**Task requirements:** Although the data below contains pictures, output only the lines between those holding "[2:20.77-2:21.77]" and "[2:33.77-2:34.77]", inclusive, exactly and without those pictures.
<<<<
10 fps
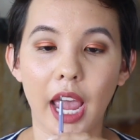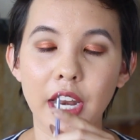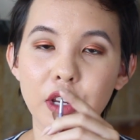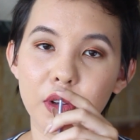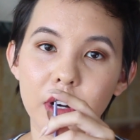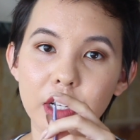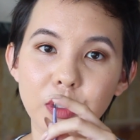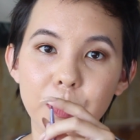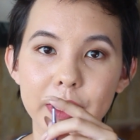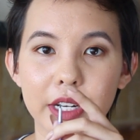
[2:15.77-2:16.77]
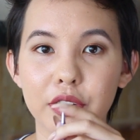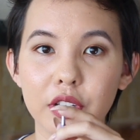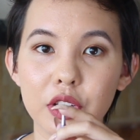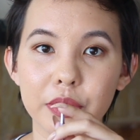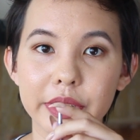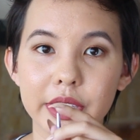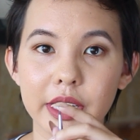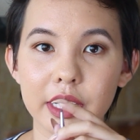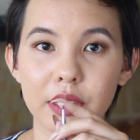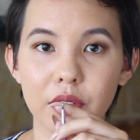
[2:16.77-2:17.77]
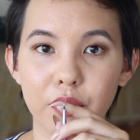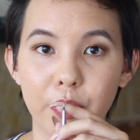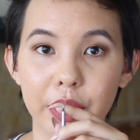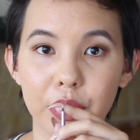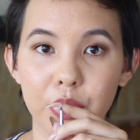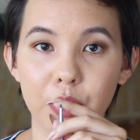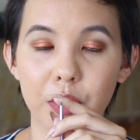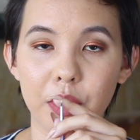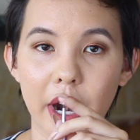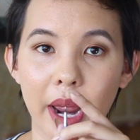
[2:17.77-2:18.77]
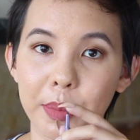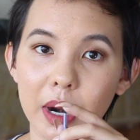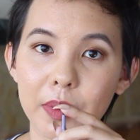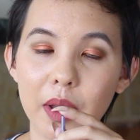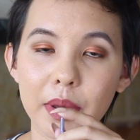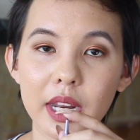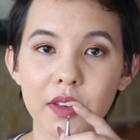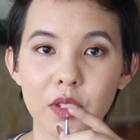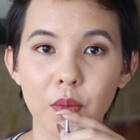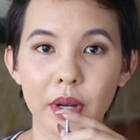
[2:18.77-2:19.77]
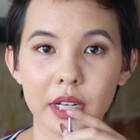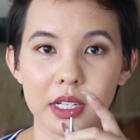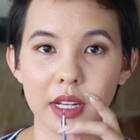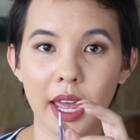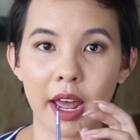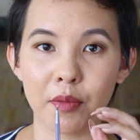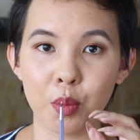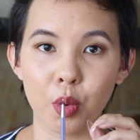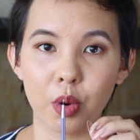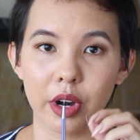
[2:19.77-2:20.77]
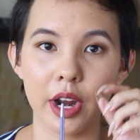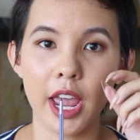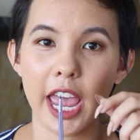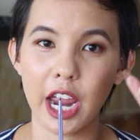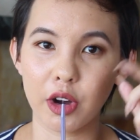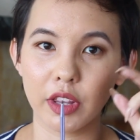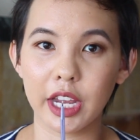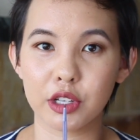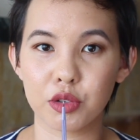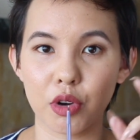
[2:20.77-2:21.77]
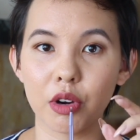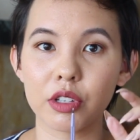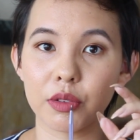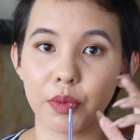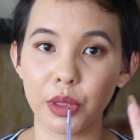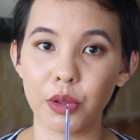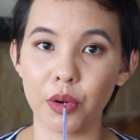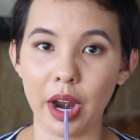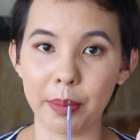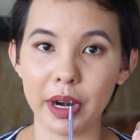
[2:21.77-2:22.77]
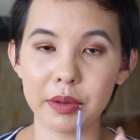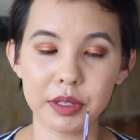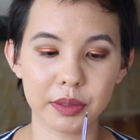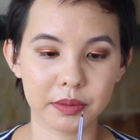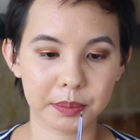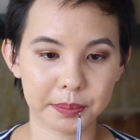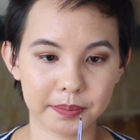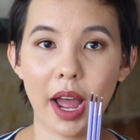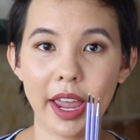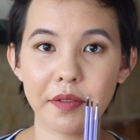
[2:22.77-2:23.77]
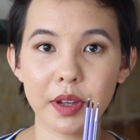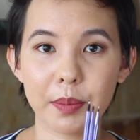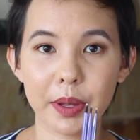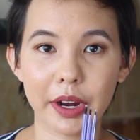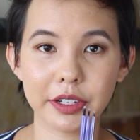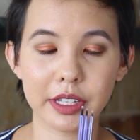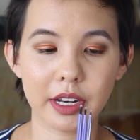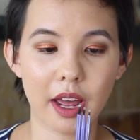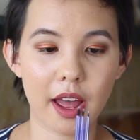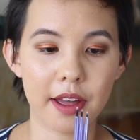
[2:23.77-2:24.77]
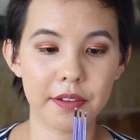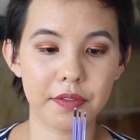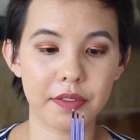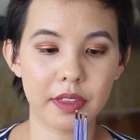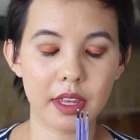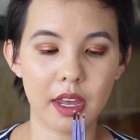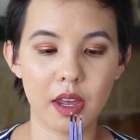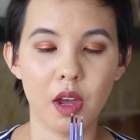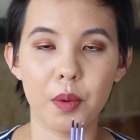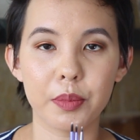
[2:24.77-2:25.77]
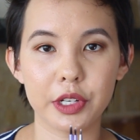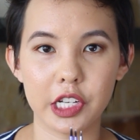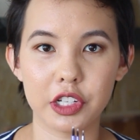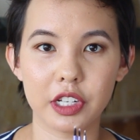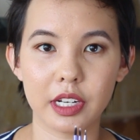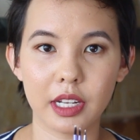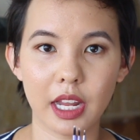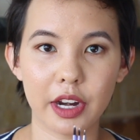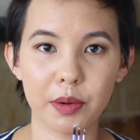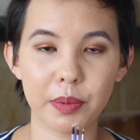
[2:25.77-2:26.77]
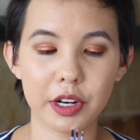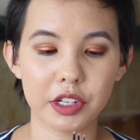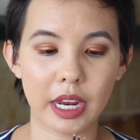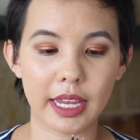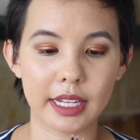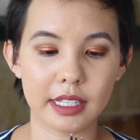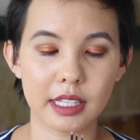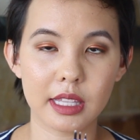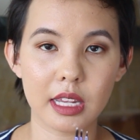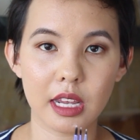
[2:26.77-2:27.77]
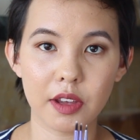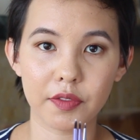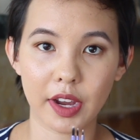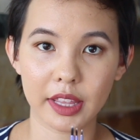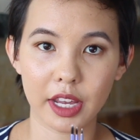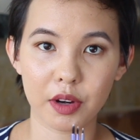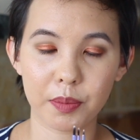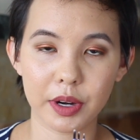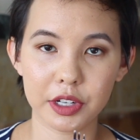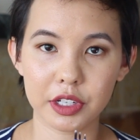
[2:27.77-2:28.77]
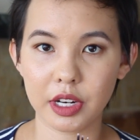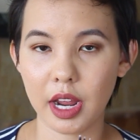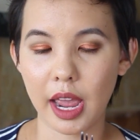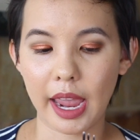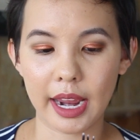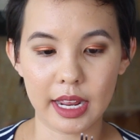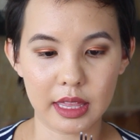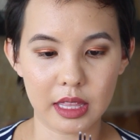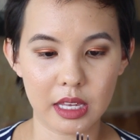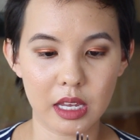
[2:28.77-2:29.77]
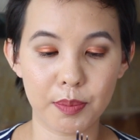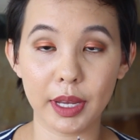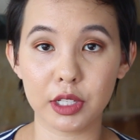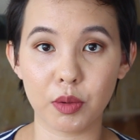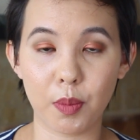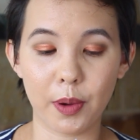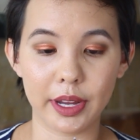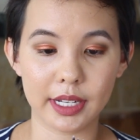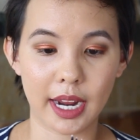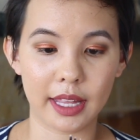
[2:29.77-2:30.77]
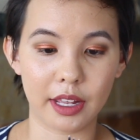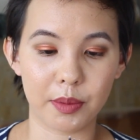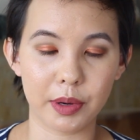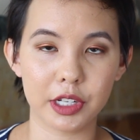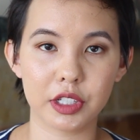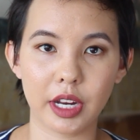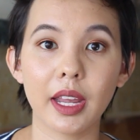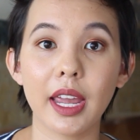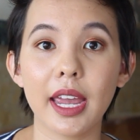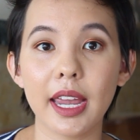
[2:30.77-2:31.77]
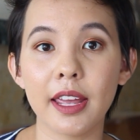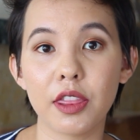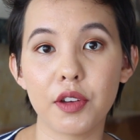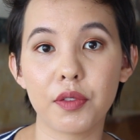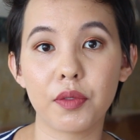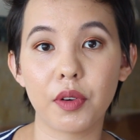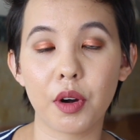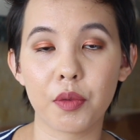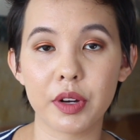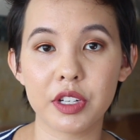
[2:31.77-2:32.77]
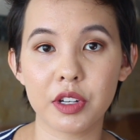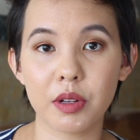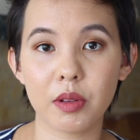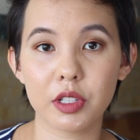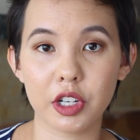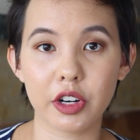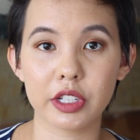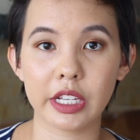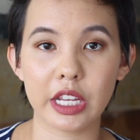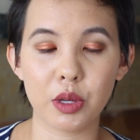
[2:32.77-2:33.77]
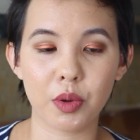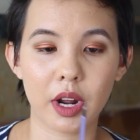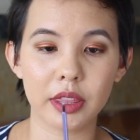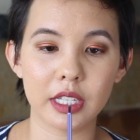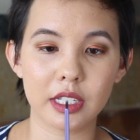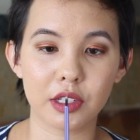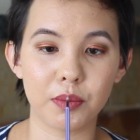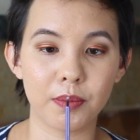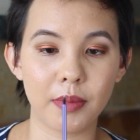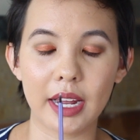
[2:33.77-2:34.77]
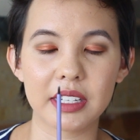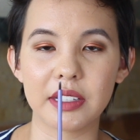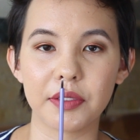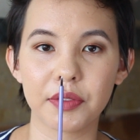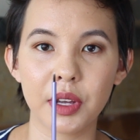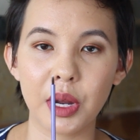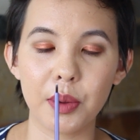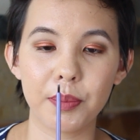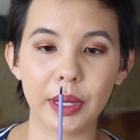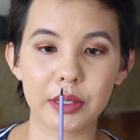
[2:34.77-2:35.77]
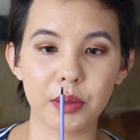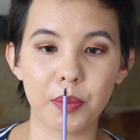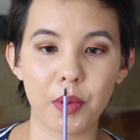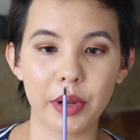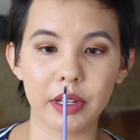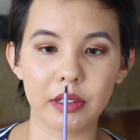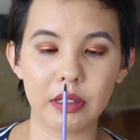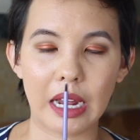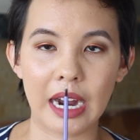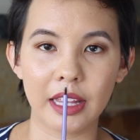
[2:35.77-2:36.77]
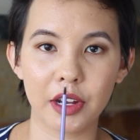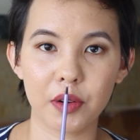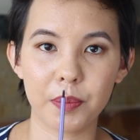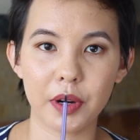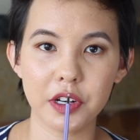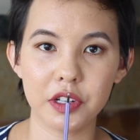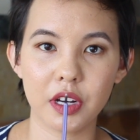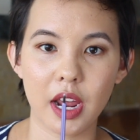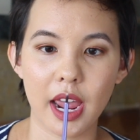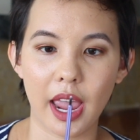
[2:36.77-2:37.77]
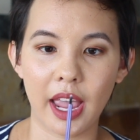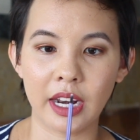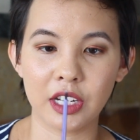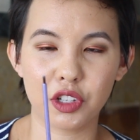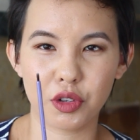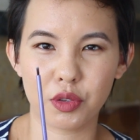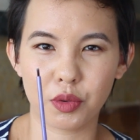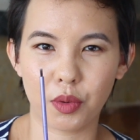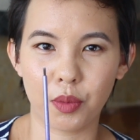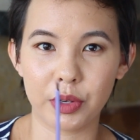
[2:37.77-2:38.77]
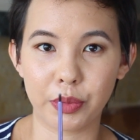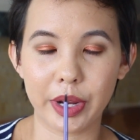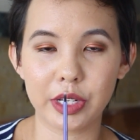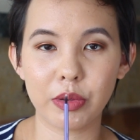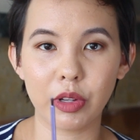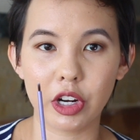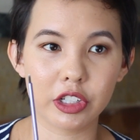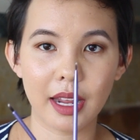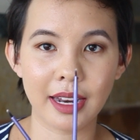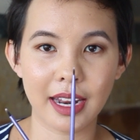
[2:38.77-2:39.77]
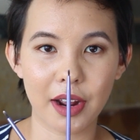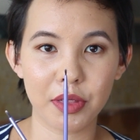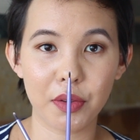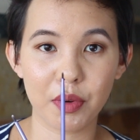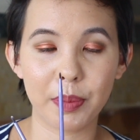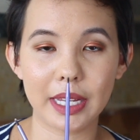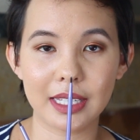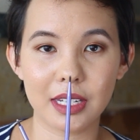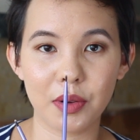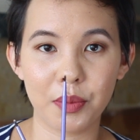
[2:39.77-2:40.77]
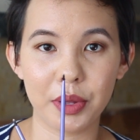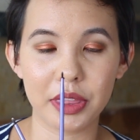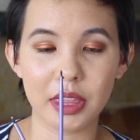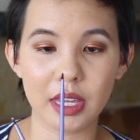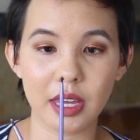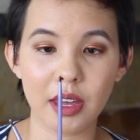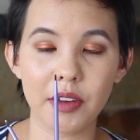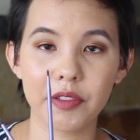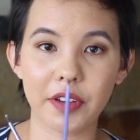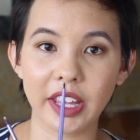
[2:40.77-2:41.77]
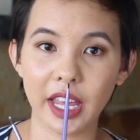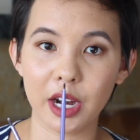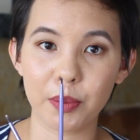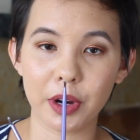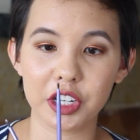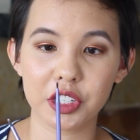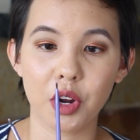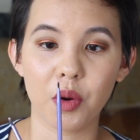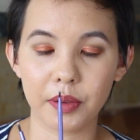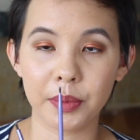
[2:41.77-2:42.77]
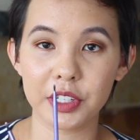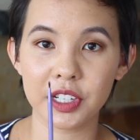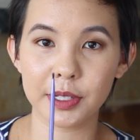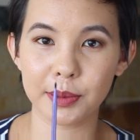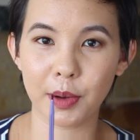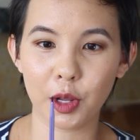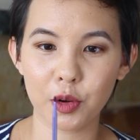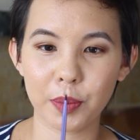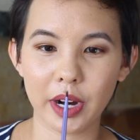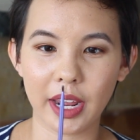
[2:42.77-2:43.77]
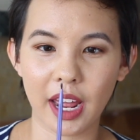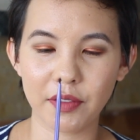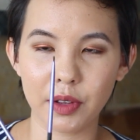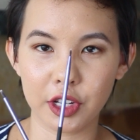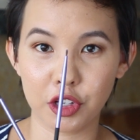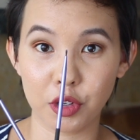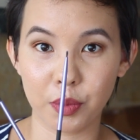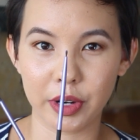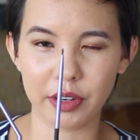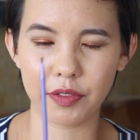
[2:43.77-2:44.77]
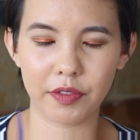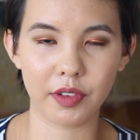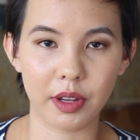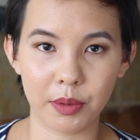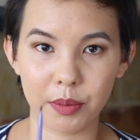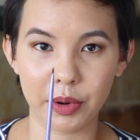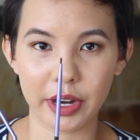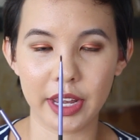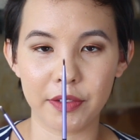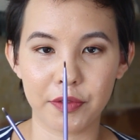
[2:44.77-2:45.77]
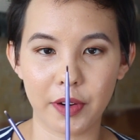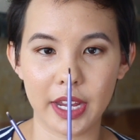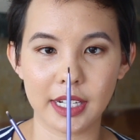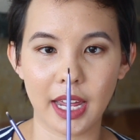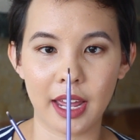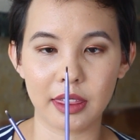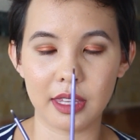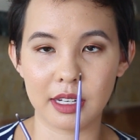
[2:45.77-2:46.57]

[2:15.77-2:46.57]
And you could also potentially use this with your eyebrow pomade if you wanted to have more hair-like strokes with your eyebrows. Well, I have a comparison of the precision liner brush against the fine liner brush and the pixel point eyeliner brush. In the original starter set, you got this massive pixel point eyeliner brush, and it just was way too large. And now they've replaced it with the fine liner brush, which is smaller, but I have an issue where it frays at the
>>>>
<<<<
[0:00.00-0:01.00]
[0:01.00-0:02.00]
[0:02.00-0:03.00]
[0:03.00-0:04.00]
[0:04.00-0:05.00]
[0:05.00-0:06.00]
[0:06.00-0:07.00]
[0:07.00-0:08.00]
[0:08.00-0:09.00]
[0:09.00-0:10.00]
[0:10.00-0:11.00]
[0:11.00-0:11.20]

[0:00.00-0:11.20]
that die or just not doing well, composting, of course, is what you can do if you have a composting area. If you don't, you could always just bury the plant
>>>>
**Response box:**
[2:20.77-2:21.77]
[2:21.77-2:22.77]
[2:22.77-2:23.77]
[2:23.77-2:24.77]
[2:24.77-2:25.77]
[2:25.77-2:26.77]
[2:26.77-2:27.77]
[2:27.77-2:28.77]
[2:28.77-2:29.77]
[2:29.77-2:30.77]
[2:30.77-2:31.77]
[2:31.77-2:32.77]
[2:32.77-2:33.77]
[2:33.77-2:34.77]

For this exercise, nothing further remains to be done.